How to Lose 10 Pounds in 6 Weeks With a Food Plan

Realistic weight loss goals are usually 1 to 2 pounds per week so an average person could lose 6 to12 pounds in 6 weeks without magic. Unfortunately, 95 percent of people who lose weight end up gaining it back. Sustainable weight loss must include lifestyle changes to eat real food that is healthy and include consistent activity. Here are some steps to jump start your weight loss plan for the next 6 weeks and to manage it for the rest of your life.

Step 1

Keep a diary of what you eat and how much you exercise. Recording your intake and activity will keep you honest and on track. Simple notes are fine, the fact that you must keep aware of what you eat and how much you move will make you keep to your plan. Review your calendar to plan for special events where you might eat differently and schedule a little more exercise activity.

Step 2

Change the calorie equation. Calories are a measurement of energy. If you take in more than you burn, you gain weight; eat less than you burn to lose weight. Reducing intake or increasing activity by 500 calories per day promotes 1 to 2 pound weight loss per week. Severe restriction of intake encourages your body to slow down its metabolism. Eat four to six times per day, especially first thing in the morning, to increase the calories your body will burn naturally. Consistent mild to moderate activity improves your overall metabolism too.

Step 3

Monitor your progress.

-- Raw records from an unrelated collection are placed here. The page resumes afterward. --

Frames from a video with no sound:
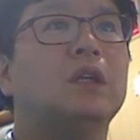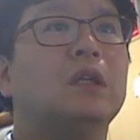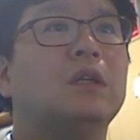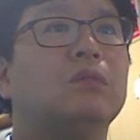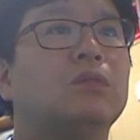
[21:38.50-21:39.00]

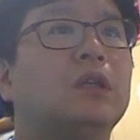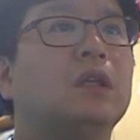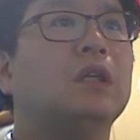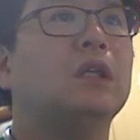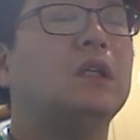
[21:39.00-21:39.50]
이
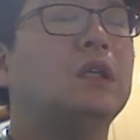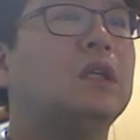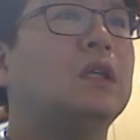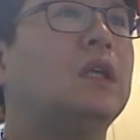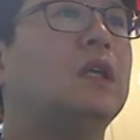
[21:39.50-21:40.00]
부위,
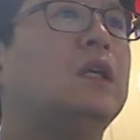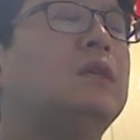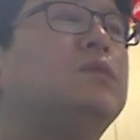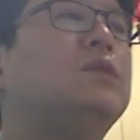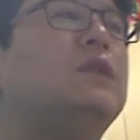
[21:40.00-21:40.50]
이
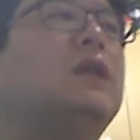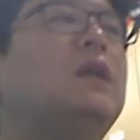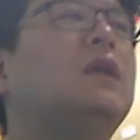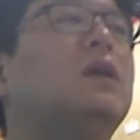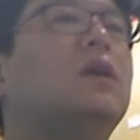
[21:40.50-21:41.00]
부위에
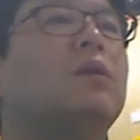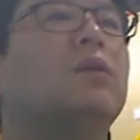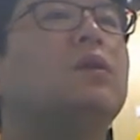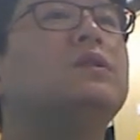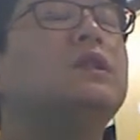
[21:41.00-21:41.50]

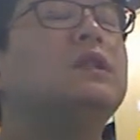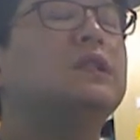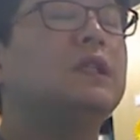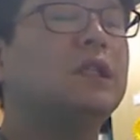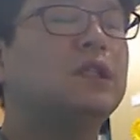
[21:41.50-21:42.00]
골절이
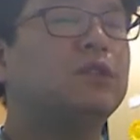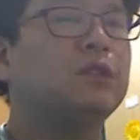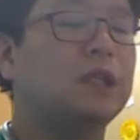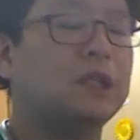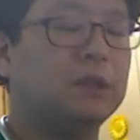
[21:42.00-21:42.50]
생길
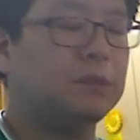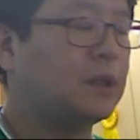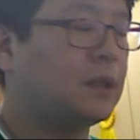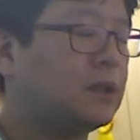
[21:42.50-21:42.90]
수가 있습니다.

Check your weight at the same time of day, at least every other day. Weighing in with someone else adds to your accountability. Recruit a friend or family member for support. Remember that gradual weight loss is the best way to keep the weight off long term.

Step 4

Keep up the good work. Once you achieve your goals, consider if you want to lose more weight or simply maintain. Continue to follow your meal plan and monitor your weight at least once a week so that you can get back on track quickly if needed.

Step 5

Sample Meal Planning
Breakfast: 2 slices whole grain toast with 2 Tbsp Almond Butter, ½ cup sliced strawberries on 1 cup Plain or Vanilla Greek Yogurt, 2 cups Coffee or Tea (with minimal amounts sugar and lowest fat milk tolerated).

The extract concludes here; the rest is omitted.